Dazu gehören beispielsweise Schwimmen, Radfahren oder Tanzen. Wichtig ist doch nur, dass es dir Spaß macht. Und dass du am Ende des Tages ordentlich Energie verbrannt hast.

Deine Balance macht den entscheidenden Unterschied

Eine unschlagbare Kombi ist es, besser zu essen und dazu aktiver zu werden. Wie das im Einzelnen geht und was du selbst noch tun kannst, sage ich dir im Newsletter.

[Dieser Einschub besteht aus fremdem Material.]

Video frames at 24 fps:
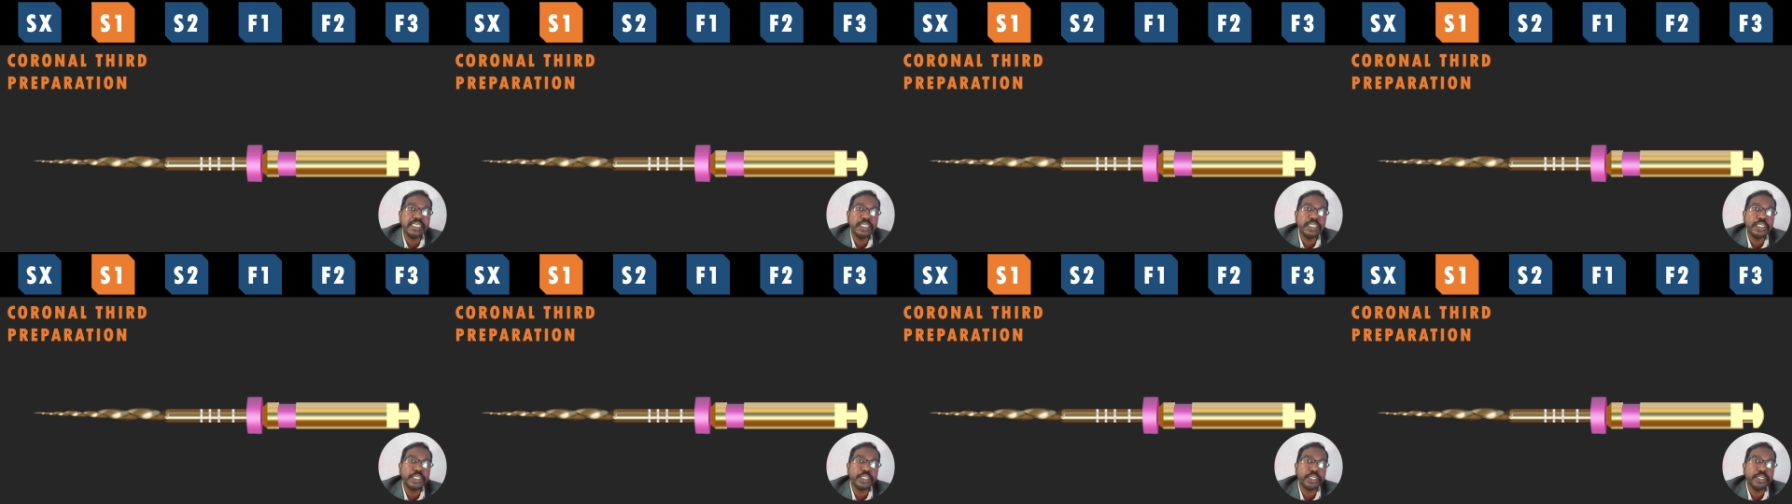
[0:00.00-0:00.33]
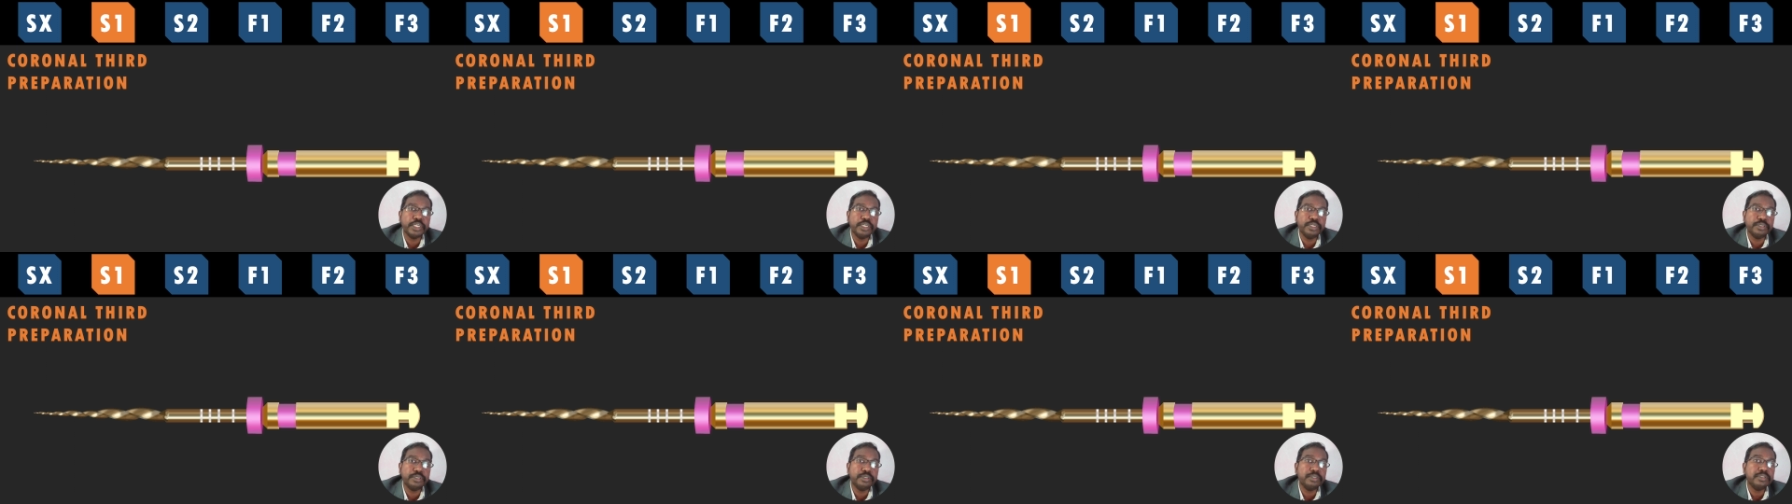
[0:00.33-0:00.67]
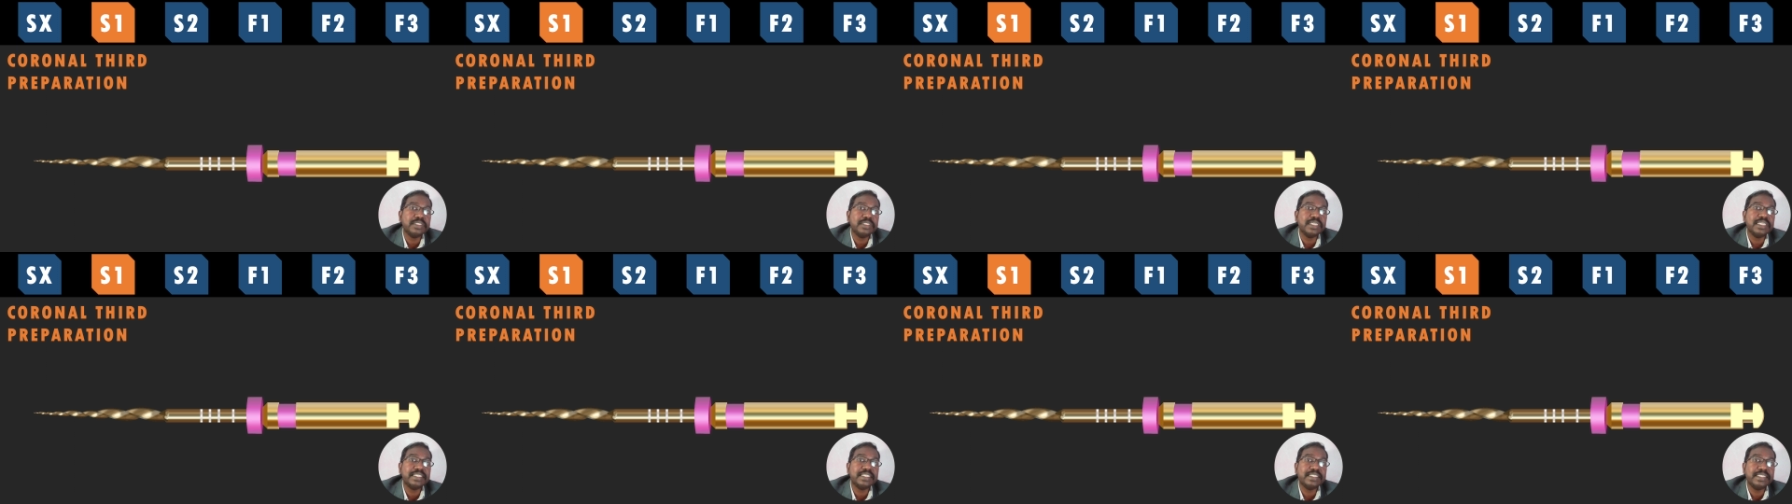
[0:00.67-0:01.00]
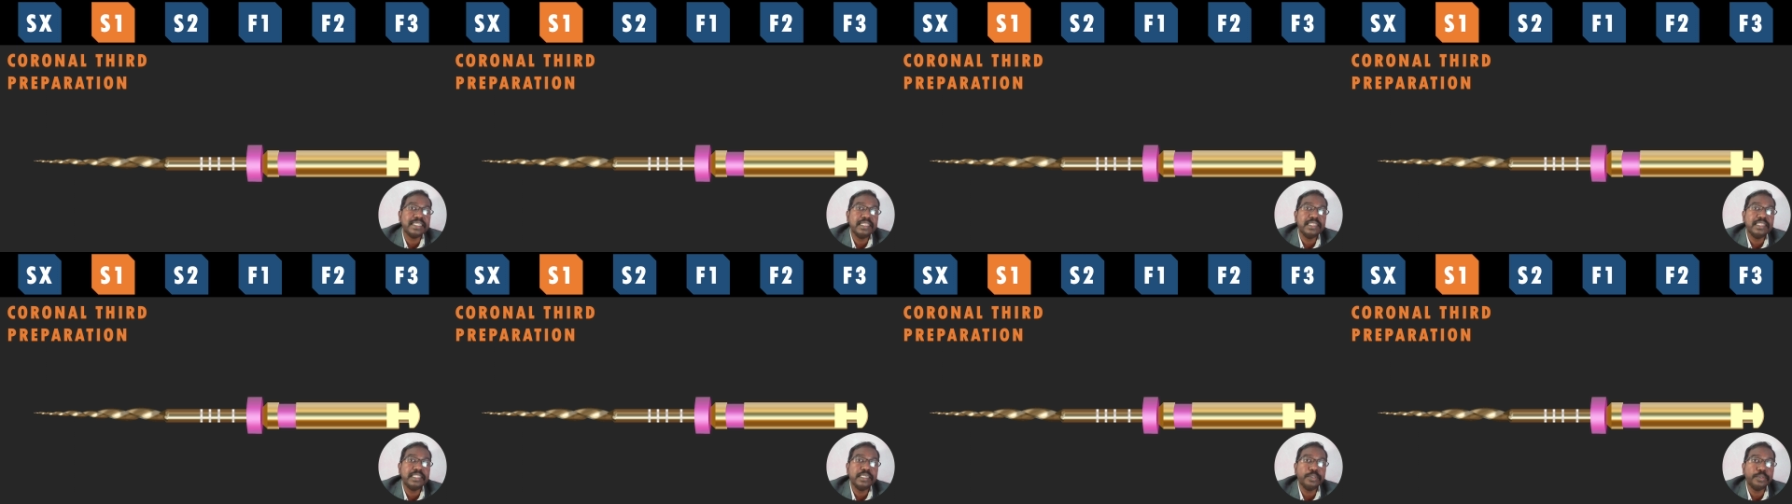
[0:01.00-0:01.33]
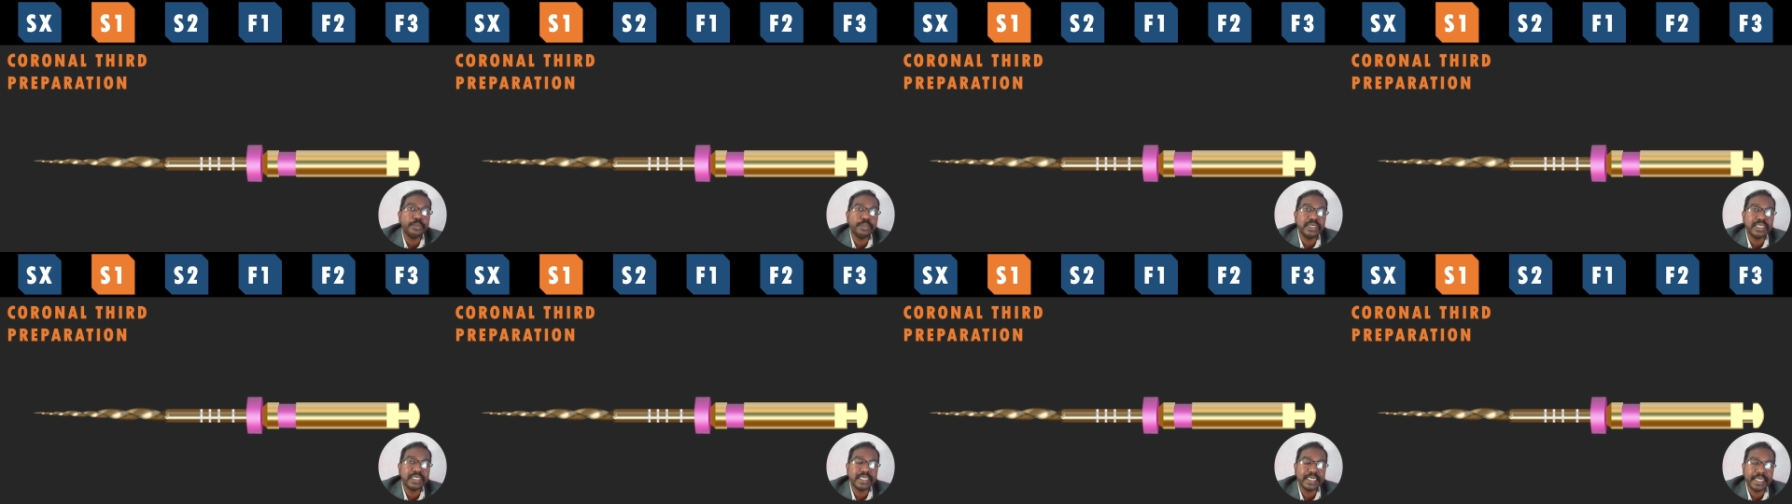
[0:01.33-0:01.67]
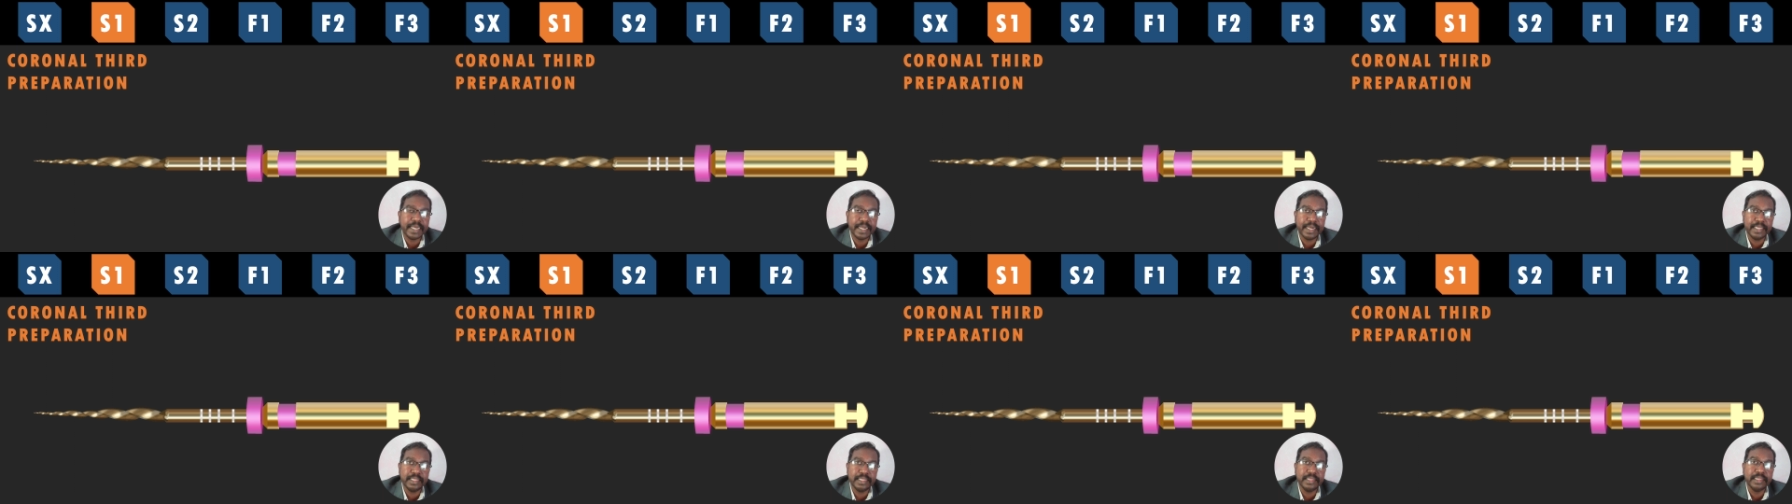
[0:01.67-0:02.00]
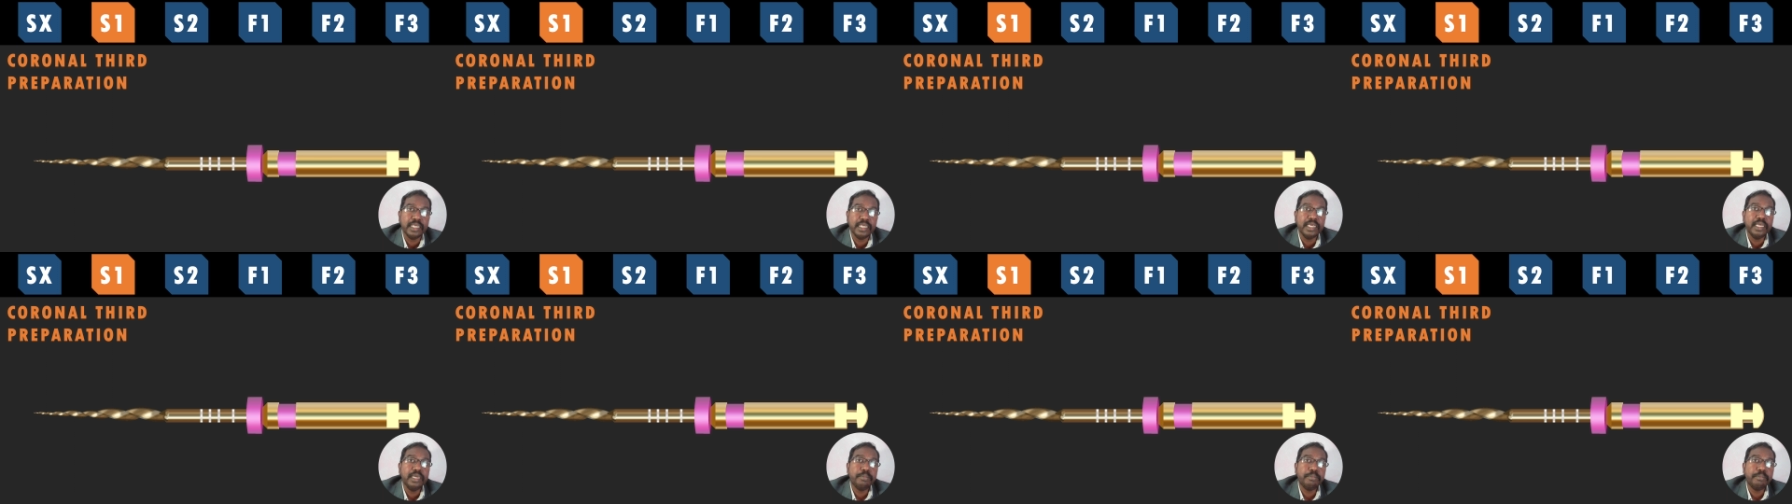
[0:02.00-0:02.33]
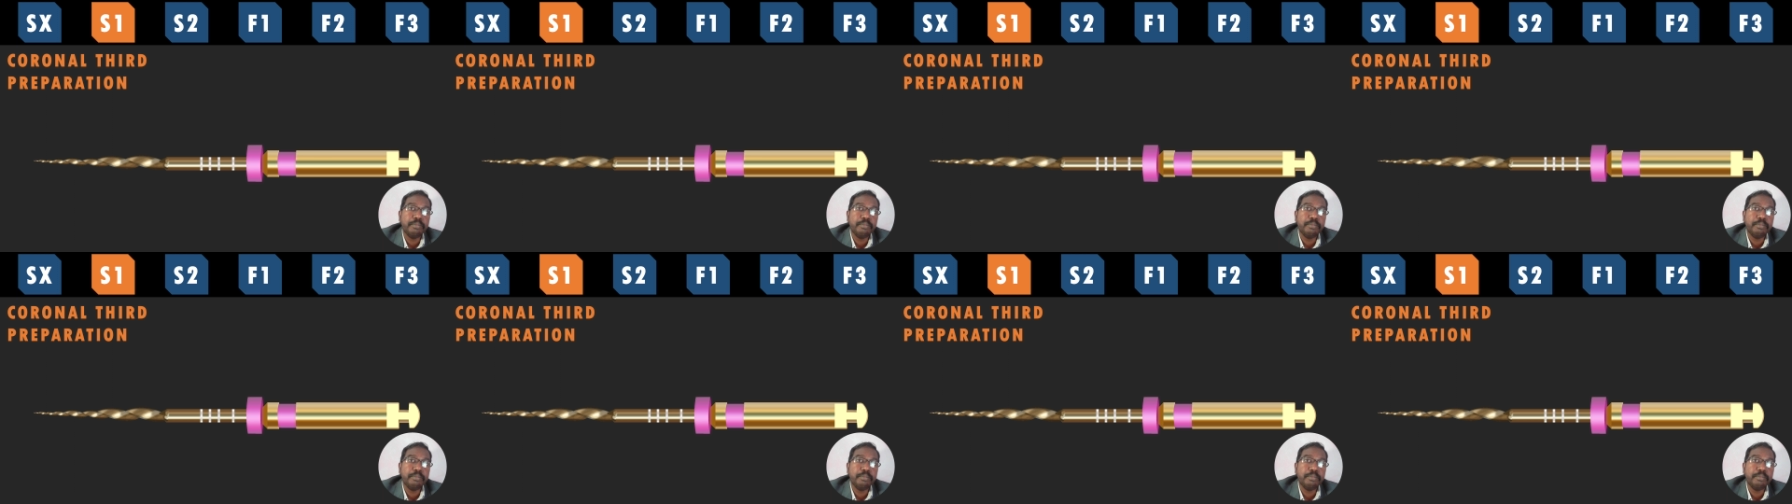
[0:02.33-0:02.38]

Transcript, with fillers: introduced till the working length.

Ich schreibe dir, wie ich es geschafft habe. Was mich motiviert. Und was mir besonders gutgetan hat. Das kannst du mit Sicherheit ebenso hinkriegen. Hier kannst du das Basis E-Book zum Thema Blutzuckermessung anfordern. Es kostet dich keinen Cent. Und den Newsletter gibt es gratis obendrauf. Leg den Schalter zwischen deinen Ohren um. Es funktioniert. Und dabei bezwingst du deinen Diabetes gleich mit.

Welche Rolle spielt die Tageszeit für deine Bewegungsaktivität?

In einer Studie der University of North Carolina-Chapel Hill, Chapel Hill, NC, USA unter Leitung von Dr. Eric A. Willis wurde nachgewiesen, dass die Tageszeit der Aktivität eine Rolle bei der Gewichtsabnahme spielt. Mehr Bewegung am Vormittag führte zu stärkerem Gewichtsverlust.

Allerdings steht bei Diabetes Typ 2 am Anfang nicht unbedingt der Gewichtsverlust im Vordergrund. Wichtiger ist es zunächst, die Blutzuckerwerte durch mehr Bewegung unter Kontrolle zu kriegen. Und da ist die beste Zeit für mehr Aktivität etwa 45-60 Minuten nach einer Mahlzeit.

Deshalb ist es so wichtig, den Spaziergang nach dem Essen zu einer Gewohnheit zu machen. Die ersten Erfolge siehst du bald an deinen Werten. Und das motiviert dann zu mehr. Der Gewichtsverlust kommt dann noch obendrauf.